*Work instruction*
Set down each entry as it stands. Skip the pictures.

*Data*

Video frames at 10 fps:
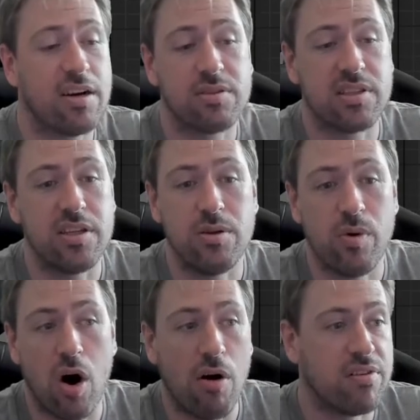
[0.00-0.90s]
else that
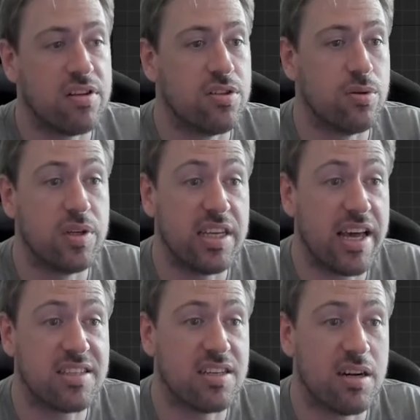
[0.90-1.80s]
you often do in the
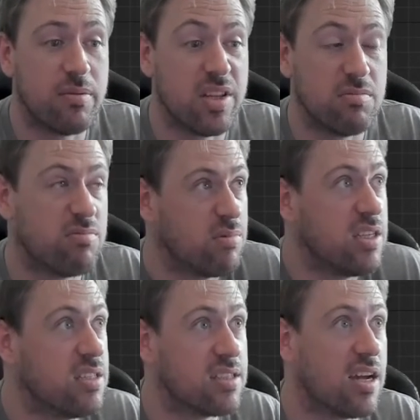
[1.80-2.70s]
editor that
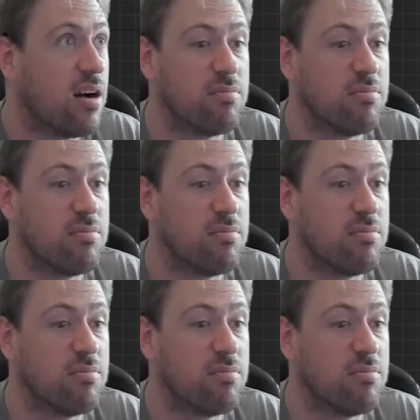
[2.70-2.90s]
is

*Answer to this exercise*
Video frames at 10 fps:
[0.00-0.90s]
else that
[0.90-1.80s]
you often do in the
[1.80-2.70s]
editor that
[2.70-2.90s]
is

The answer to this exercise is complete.